How can I edit the place of the legends with ggplot2 - r

I am having trouble in separating the legends in a ggplot2 graph with multiple layers. What my plot does is to fill different municipalities according to the number of textile companies present there and I also plot the plant localization with geom_point. My guess is to use aes.override() somehow, but I haven't been able to do this still. The solutions that I have read do not deal with a different variable for the plots detailed in the aes() of geom_point().
If you want to test the code below, you could download the shapefile for the brazilian municipalities here, use readOGR and fortify, then choose to fill the municipalities with your preference with fill and set arbitrarily random points within Brazil for geom_point() creating a different variable, such as lat_plant and long_plant below.
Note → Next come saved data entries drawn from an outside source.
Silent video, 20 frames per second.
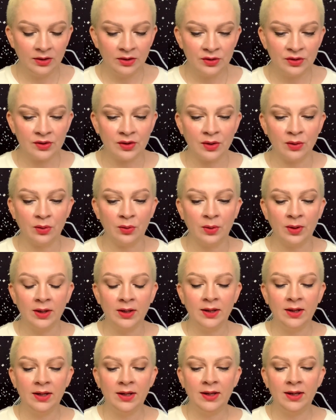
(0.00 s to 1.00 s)
So
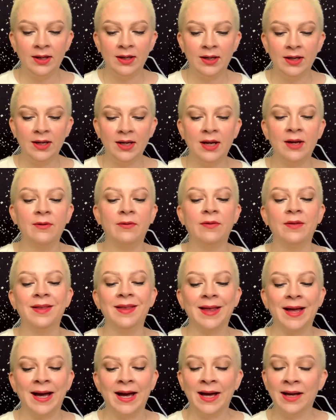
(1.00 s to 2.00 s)
if
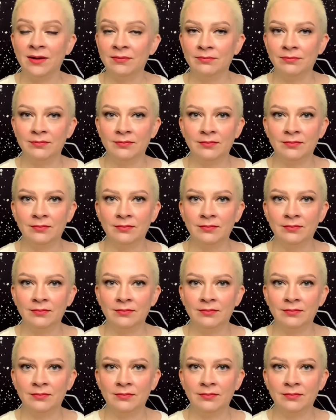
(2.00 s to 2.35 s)
that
The region column below details brazilian regions -- in this case, the "1" details the northern region of Brazil.
The Code
#setting the ggplot
library(ggplot2)
gg2 < -ggplot(data = out[out$region =="1",],
aes(x = long, y = lat, group = group, fill = as.factor(companies))) +
geom_polygon() +
ggtitle("title") +
scale_fill_discrete(name = "Number of Textile Companies") +
theme(plot.title = element_text(size = 30, face = "bold")) +
theme(legend.text = element_text(size = 12),
legend.title = element_text(colour = "blue", size = 16, face = "bold"))
#graph output
gg2 +
geom_point(data = out[out$region =="1",], aes(x = long_plant, y = lat_plant), color = "red")
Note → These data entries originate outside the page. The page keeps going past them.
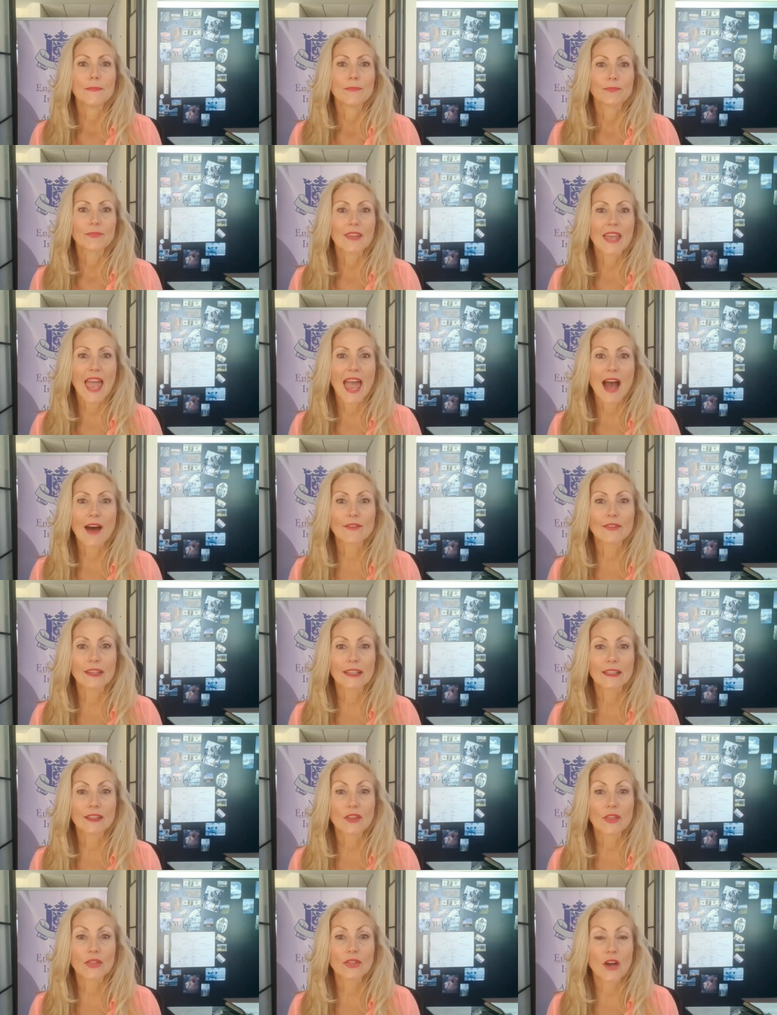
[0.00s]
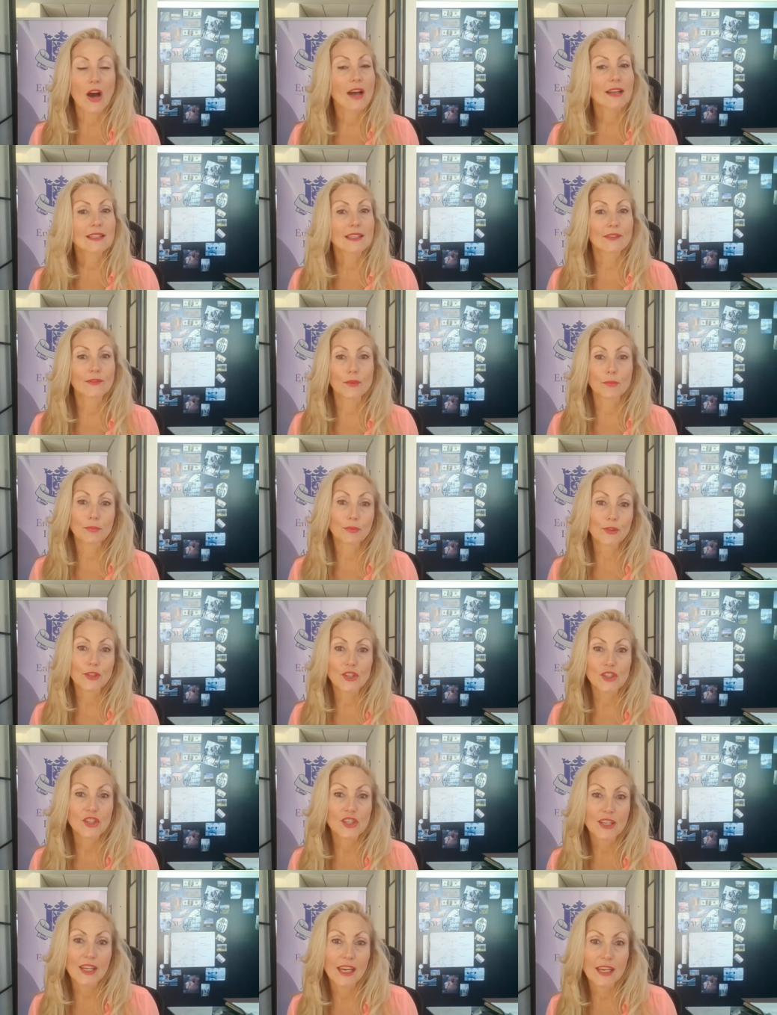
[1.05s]
having thoughts of
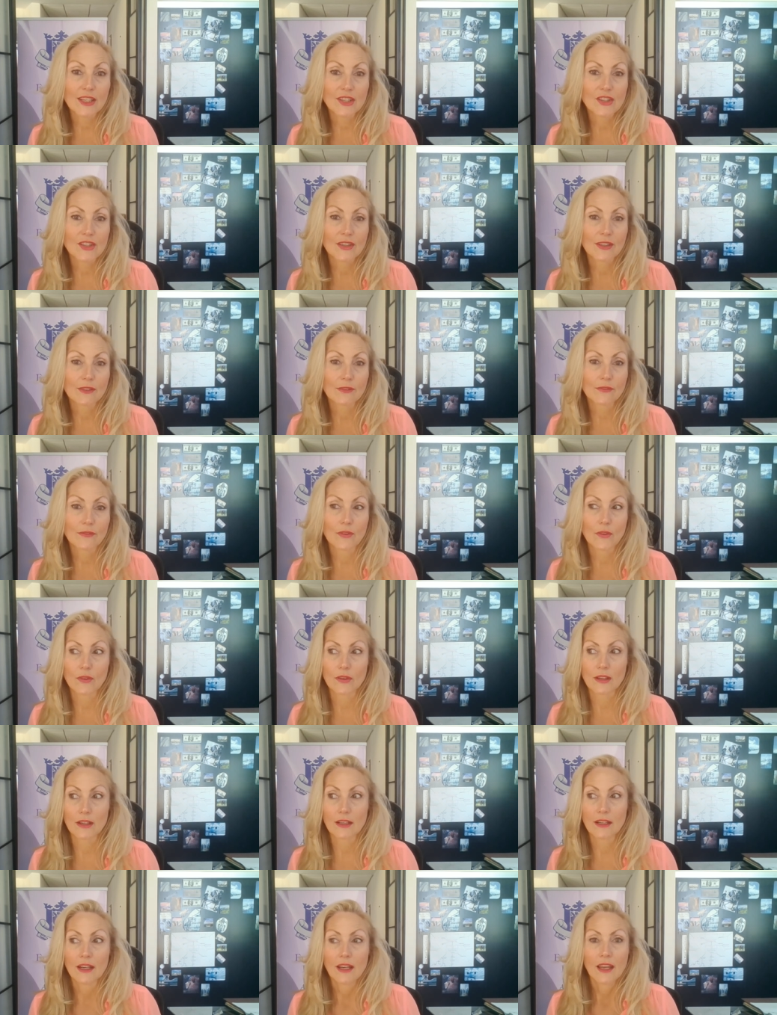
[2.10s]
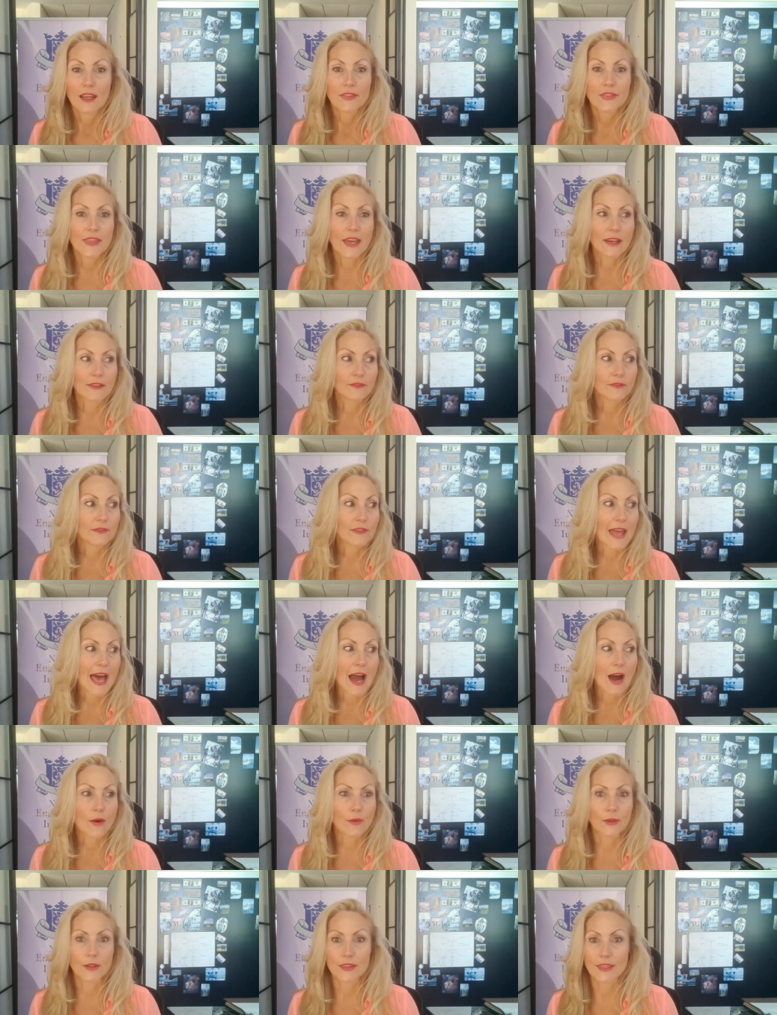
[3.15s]
appreciation for that
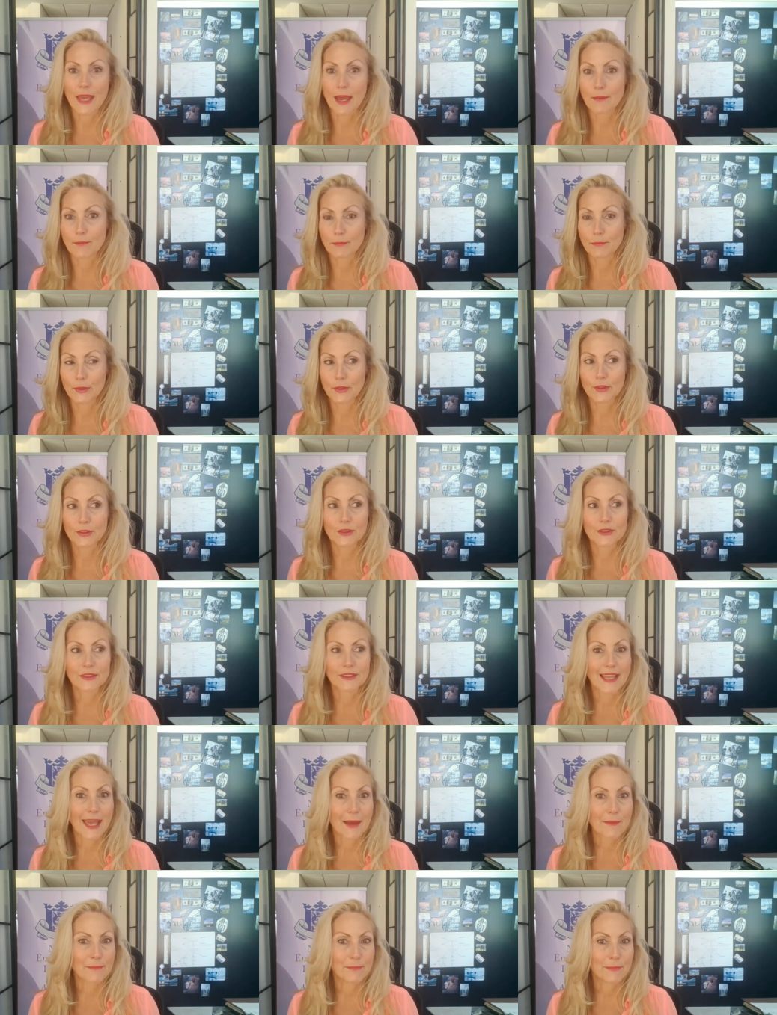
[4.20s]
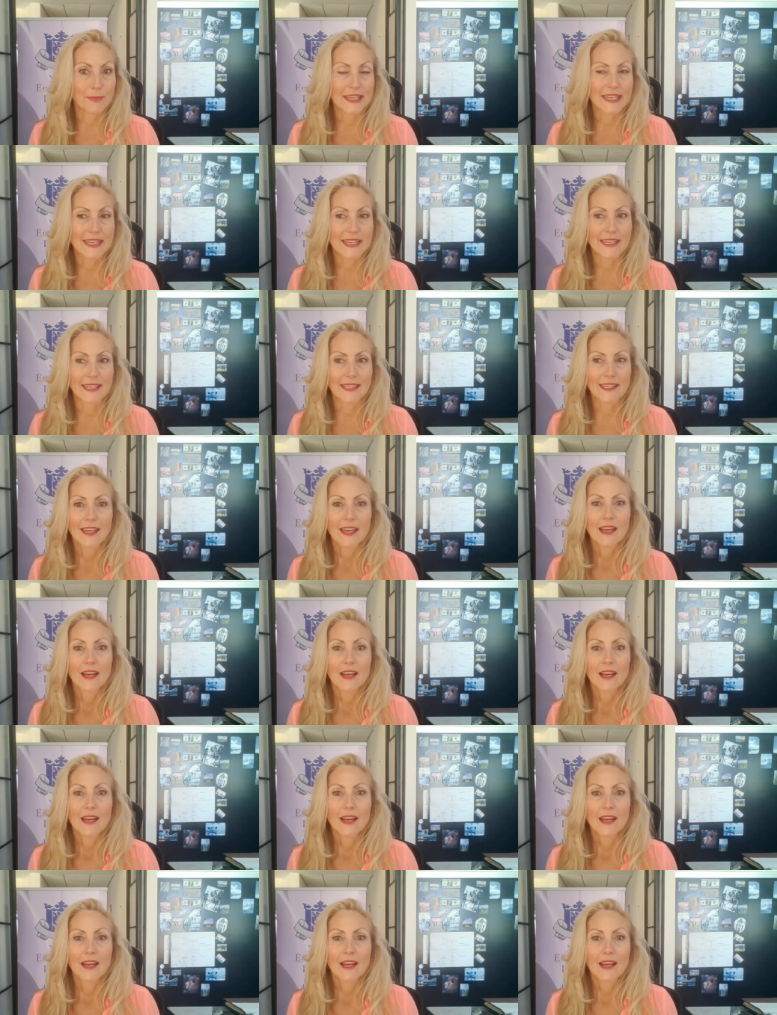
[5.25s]
flower, that bird, that bee,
What I am getting as legend is this:
And I would like to separate it, detailing that the dots as localizations and the colors as the filling for the number of textile companies in the region.
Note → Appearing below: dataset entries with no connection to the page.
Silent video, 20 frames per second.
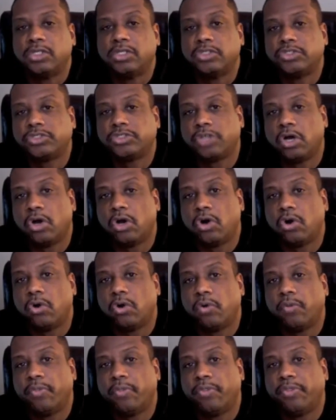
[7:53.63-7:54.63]

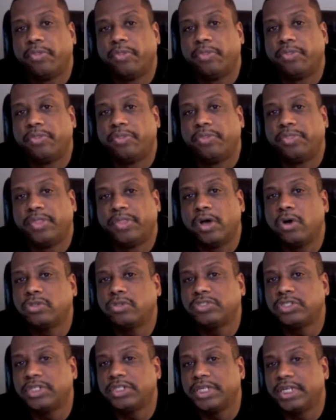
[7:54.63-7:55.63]
So
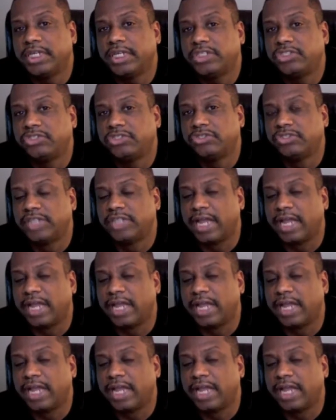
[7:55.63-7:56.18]
those are the issues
I leave another option for you. hmgeiger treated the number of textile companies as factor. But, I rather treated the variable as a continuous variable. Since there is NO reproducible data, I created a sample data by myself. Here, I created random samples uing longitude and latitude of Brazil, and made sure that some data points stay in Brazil. whatever2 contains data points staying in Brazil. I did a bit of trick here as well. I added a new column called Factory location. This is the dummy variable for adding color to data points in the final graphic. hmgeiger created Dummy.var that contains characters for you. I rather left "" in this column since you may not want to see any text in legend.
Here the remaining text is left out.